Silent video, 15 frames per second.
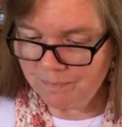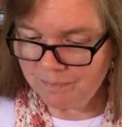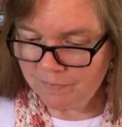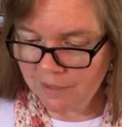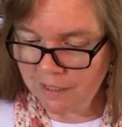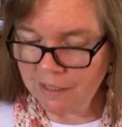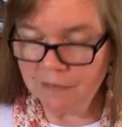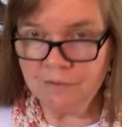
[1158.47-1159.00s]

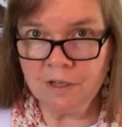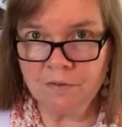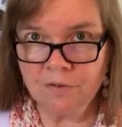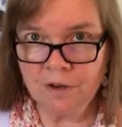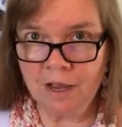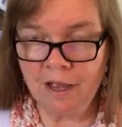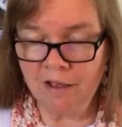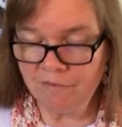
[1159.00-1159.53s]
like I've never
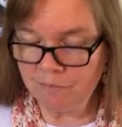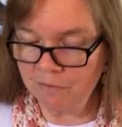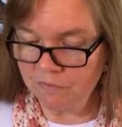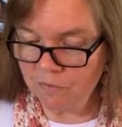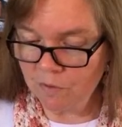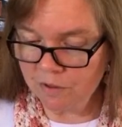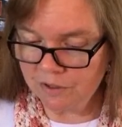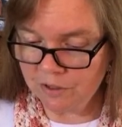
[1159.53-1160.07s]
have
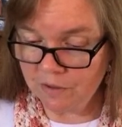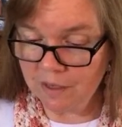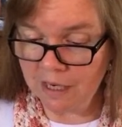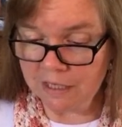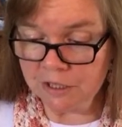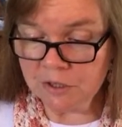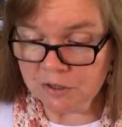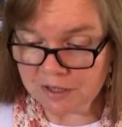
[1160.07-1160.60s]
before, so that I
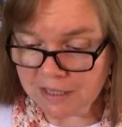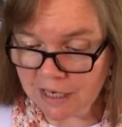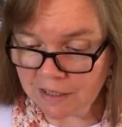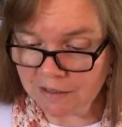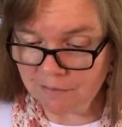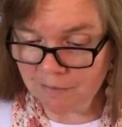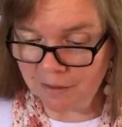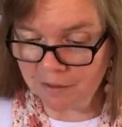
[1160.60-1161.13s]
understand
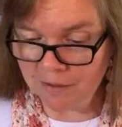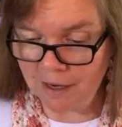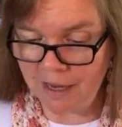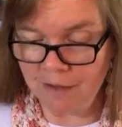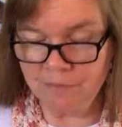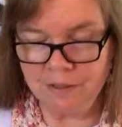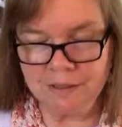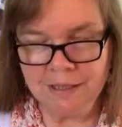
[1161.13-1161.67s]
it better. I
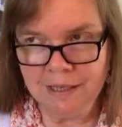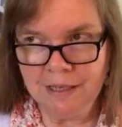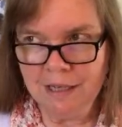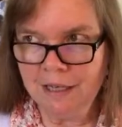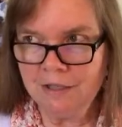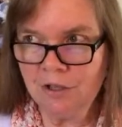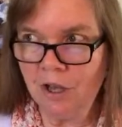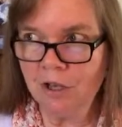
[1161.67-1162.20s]
have
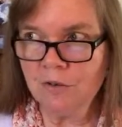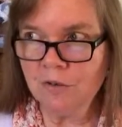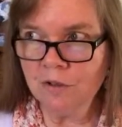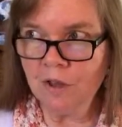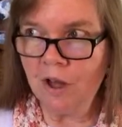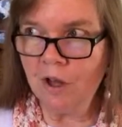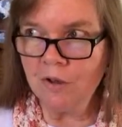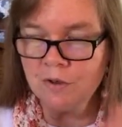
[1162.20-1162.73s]
a
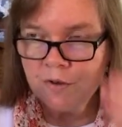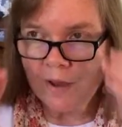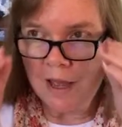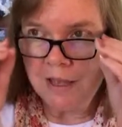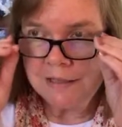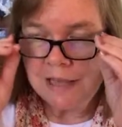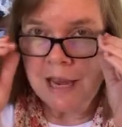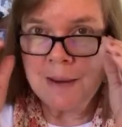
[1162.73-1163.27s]
daughter-in-law who
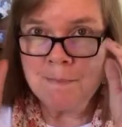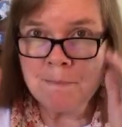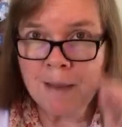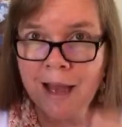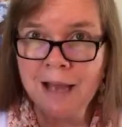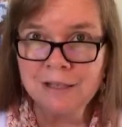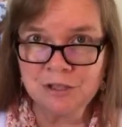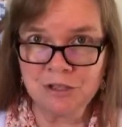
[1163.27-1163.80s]
has a
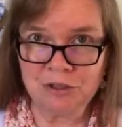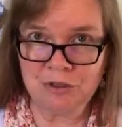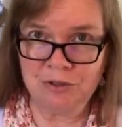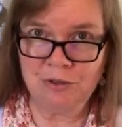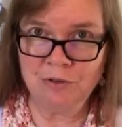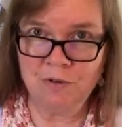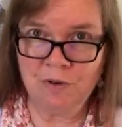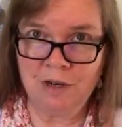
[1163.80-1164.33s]
master's
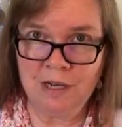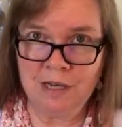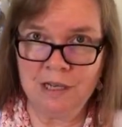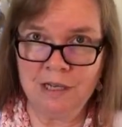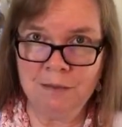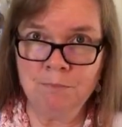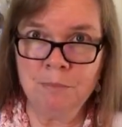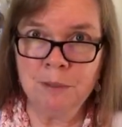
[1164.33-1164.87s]
degree
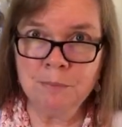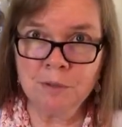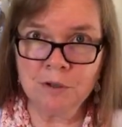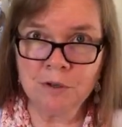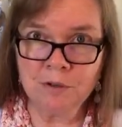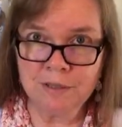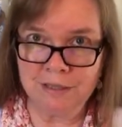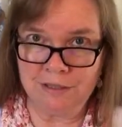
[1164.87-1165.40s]
in
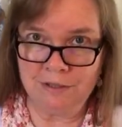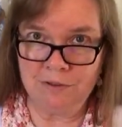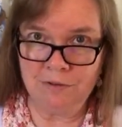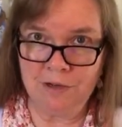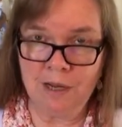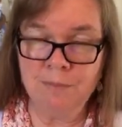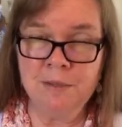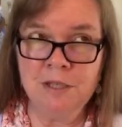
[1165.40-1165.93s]
biblical history.
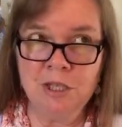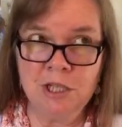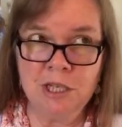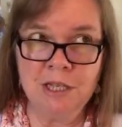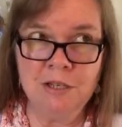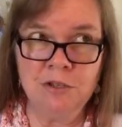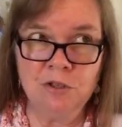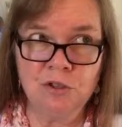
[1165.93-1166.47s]
I mean,
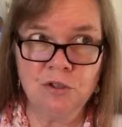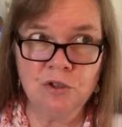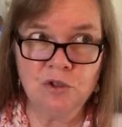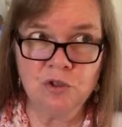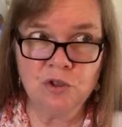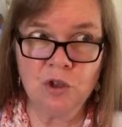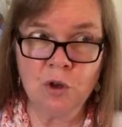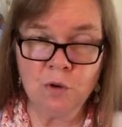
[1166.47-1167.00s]
she's
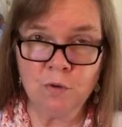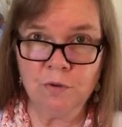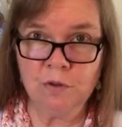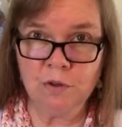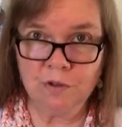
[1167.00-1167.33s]
so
—————
_WORK ORDER:_
What is needed is a word-for-word copy of the lines from the one containing "[1165.40-1165.93s]" through the final line of the records above, both included, with the pictures left out.

_RESPONSE BELOW:_
[1165.40-1165.93s]
biblical history.
[1165.93-1166.47s]
I mean,
[1166.47-1167.00s]
she's
[1167.00-1167.33s]
so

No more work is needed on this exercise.